● What the task asks: Repeat the lines of the data exactly and exclude any picture among them.

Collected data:
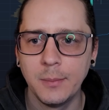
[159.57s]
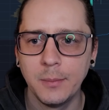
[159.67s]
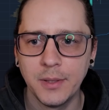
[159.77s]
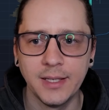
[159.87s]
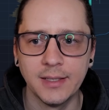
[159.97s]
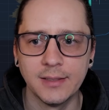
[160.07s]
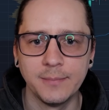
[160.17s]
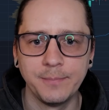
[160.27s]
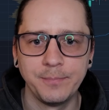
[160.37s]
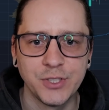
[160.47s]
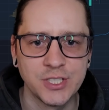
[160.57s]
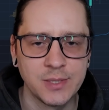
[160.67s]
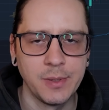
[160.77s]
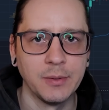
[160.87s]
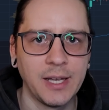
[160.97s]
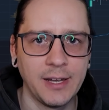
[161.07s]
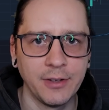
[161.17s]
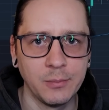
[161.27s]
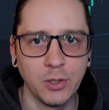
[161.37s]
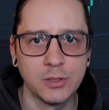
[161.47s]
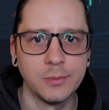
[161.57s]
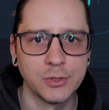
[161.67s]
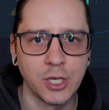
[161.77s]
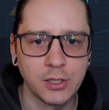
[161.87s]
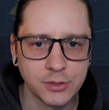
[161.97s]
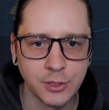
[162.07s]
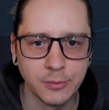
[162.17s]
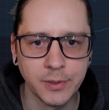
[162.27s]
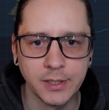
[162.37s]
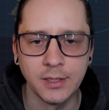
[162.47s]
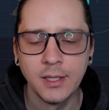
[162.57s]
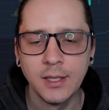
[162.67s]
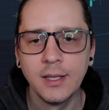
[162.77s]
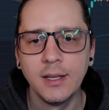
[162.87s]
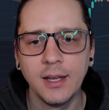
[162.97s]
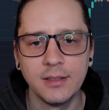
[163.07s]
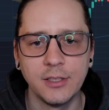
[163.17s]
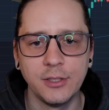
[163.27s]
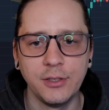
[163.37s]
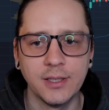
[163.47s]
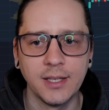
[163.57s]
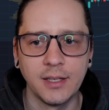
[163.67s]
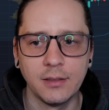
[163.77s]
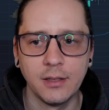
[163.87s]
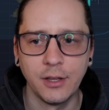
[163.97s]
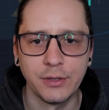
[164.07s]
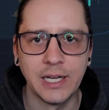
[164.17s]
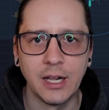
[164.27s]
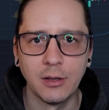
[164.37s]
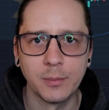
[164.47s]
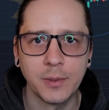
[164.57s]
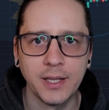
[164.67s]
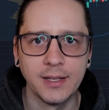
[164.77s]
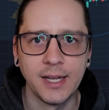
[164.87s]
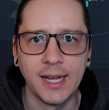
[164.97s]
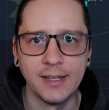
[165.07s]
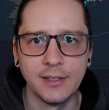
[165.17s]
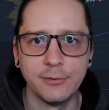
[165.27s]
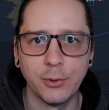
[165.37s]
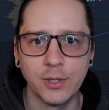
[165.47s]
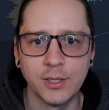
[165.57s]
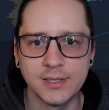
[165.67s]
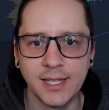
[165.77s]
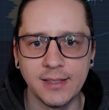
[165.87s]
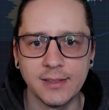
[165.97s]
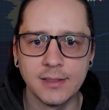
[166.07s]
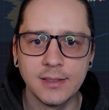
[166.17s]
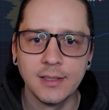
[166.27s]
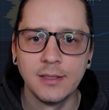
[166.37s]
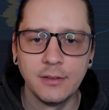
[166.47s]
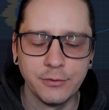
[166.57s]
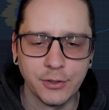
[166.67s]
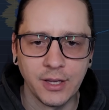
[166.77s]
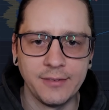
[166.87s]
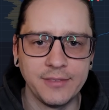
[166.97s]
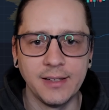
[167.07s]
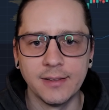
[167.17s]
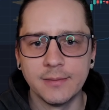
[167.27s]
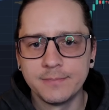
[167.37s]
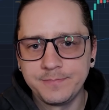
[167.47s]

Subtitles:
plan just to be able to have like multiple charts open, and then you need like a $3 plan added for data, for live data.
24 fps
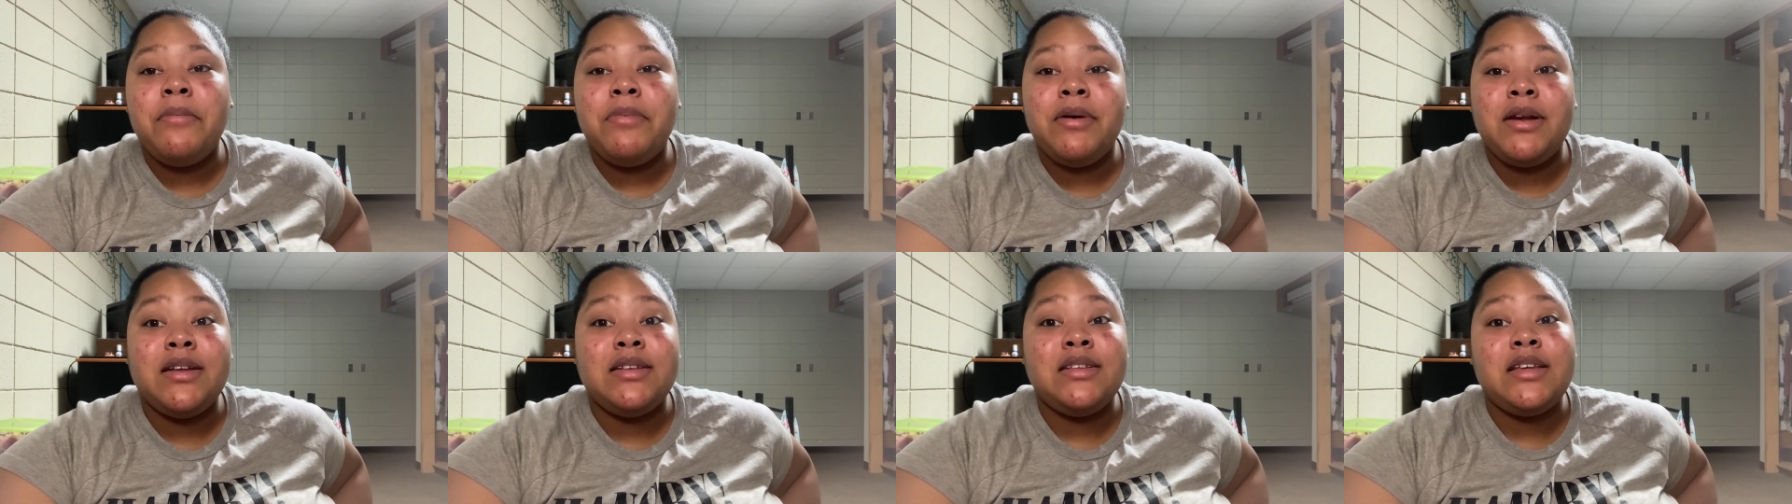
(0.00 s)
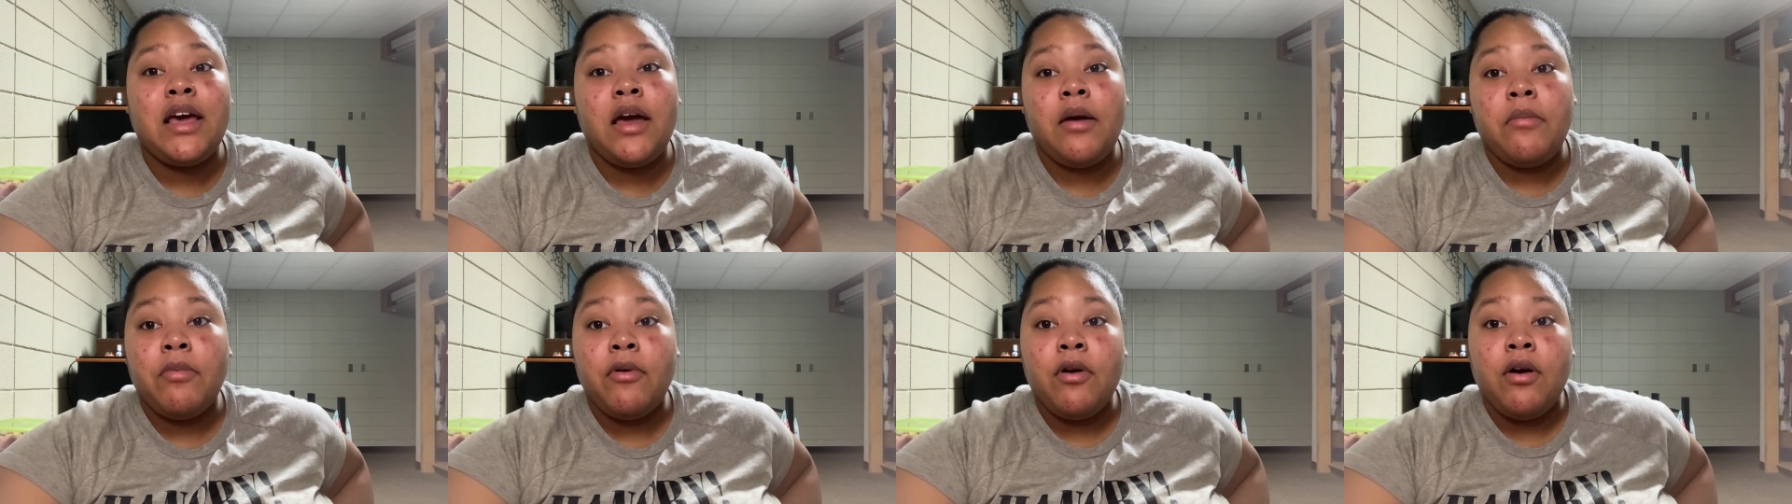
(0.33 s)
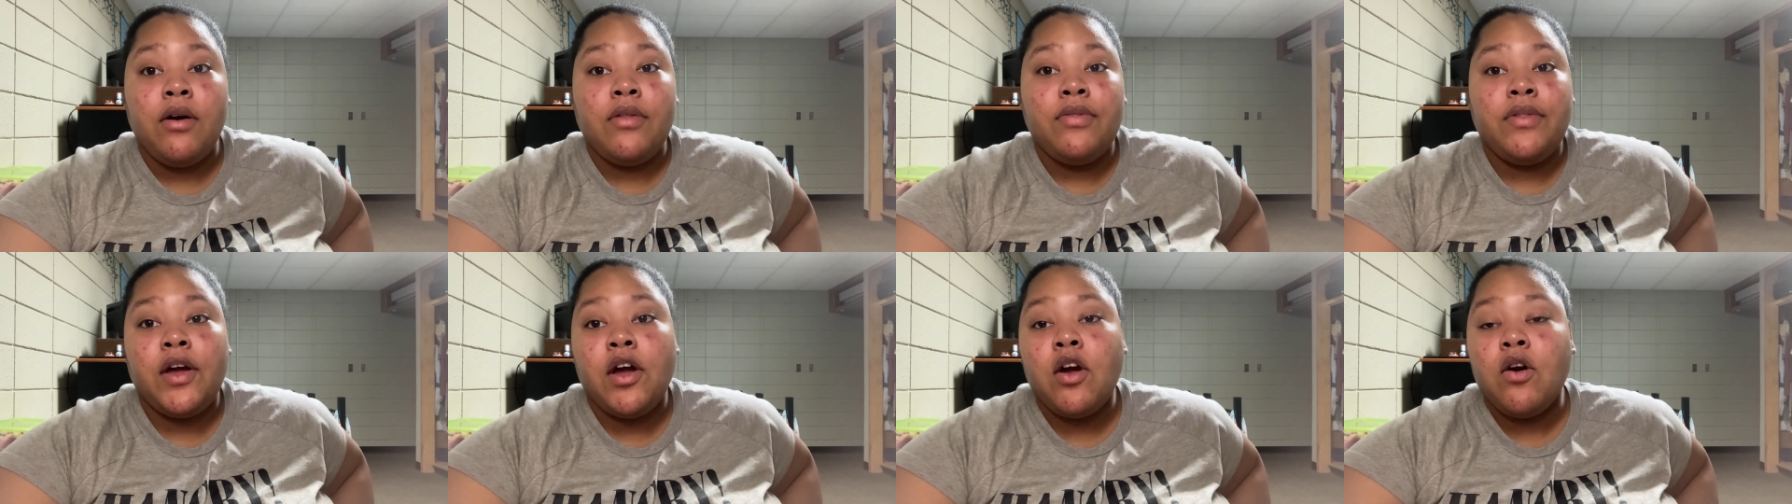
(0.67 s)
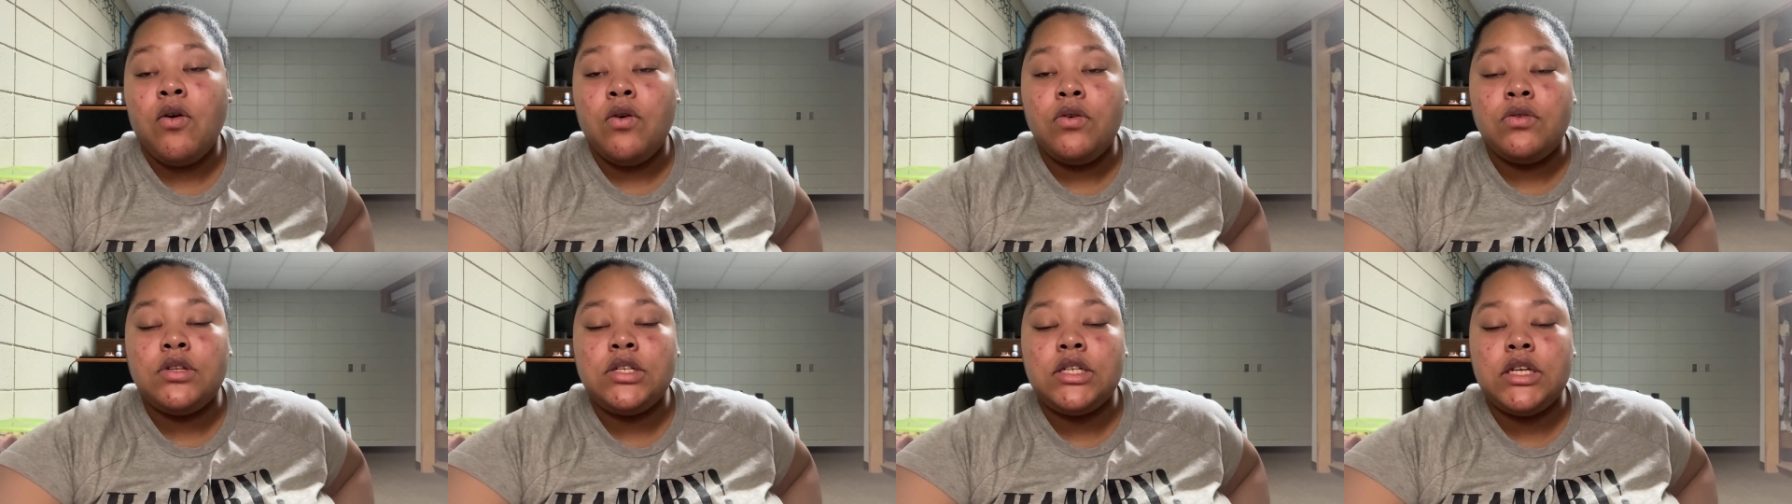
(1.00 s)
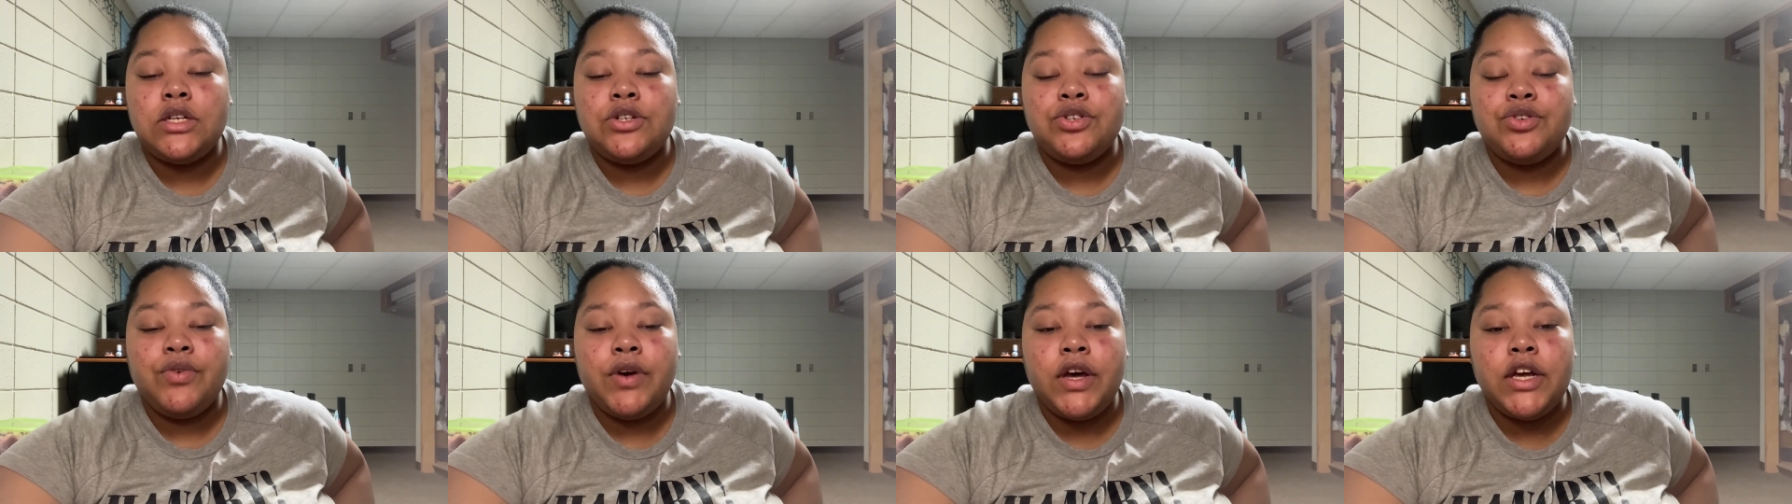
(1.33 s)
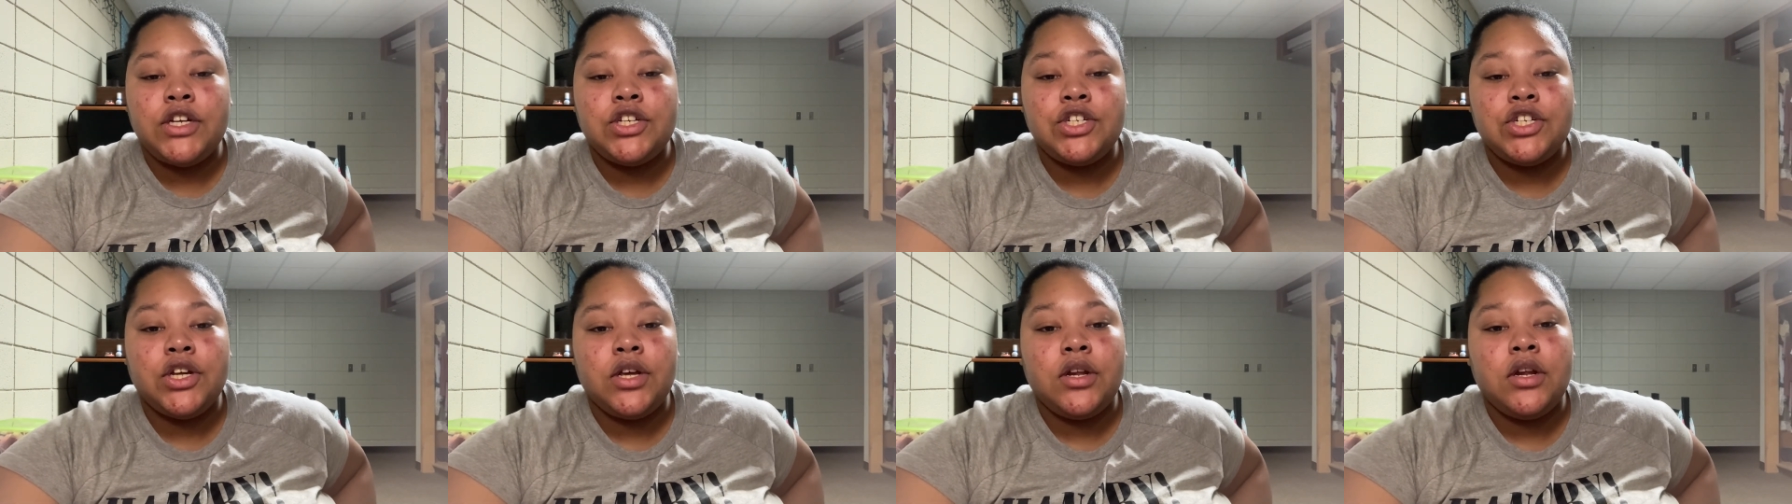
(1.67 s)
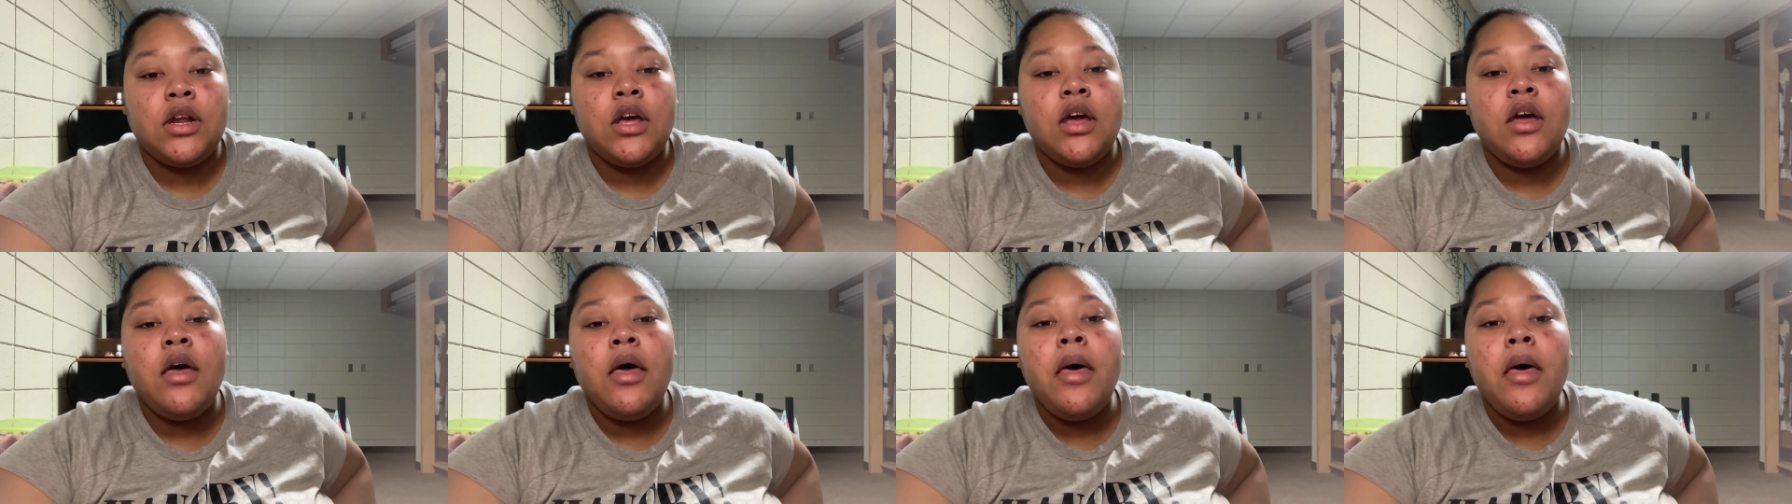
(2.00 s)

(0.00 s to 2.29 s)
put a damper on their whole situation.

● Answer to this task:
[159.57s]
[159.67s]
[159.77s]
[159.87s]
[159.97s]
[160.07s]
[160.17s]
[160.27s]
[160.37s]
[160.47s]
[160.57s]
[160.67s]
[160.77s]
[160.87s]
[160.97s]
[161.07s]
[161.17s]
[161.27s]
[161.37s]
[161.47s]
[161.57s]
[161.67s]
[161.77s]
[161.87s]
[161.97s]
[162.07s]
[162.17s]
[162.27s]
[162.37s]
[162.47s]
[162.57s]
[162.67s]
[162.77s]
[162.87s]
[162.97s]
[163.07s]
[163.17s]
[163.27s]
[163.37s]
[163.47s]
[163.57s]
[163.67s]
[163.77s]
[163.87s]
[163.97s]
[164.07s]
[164.17s]
[164.27s]
[164.37s]
[164.47s]
[164.57s]
[164.67s]
[164.77s]
[164.87s]
[164.97s]
[165.07s]
[165.17s]
[165.27s]
[165.37s]
[165.47s]
[165.57s]
[165.67s]
[165.77s]
[165.87s]
[165.97s]
[166.07s]
[166.17s]
[166.27s]
[166.37s]
[166.47s]
[166.57s]
[166.67s]
[166.77s]
[166.87s]
[166.97s]
[167.07s]
[167.17s]
[167.27s]
[167.37s]
[167.47s]

Subtitles:
plan just to be able to have like multiple charts open, and then you need like a $3 plan added for data, for live data.
24 fps
(0.00 s)
(0.33 s)
(0.67 s)
(1.00 s)
(1.33 s)
(1.67 s)
(2.00 s)

(0.00 s to 2.29 s)
put a damper on their whole situation.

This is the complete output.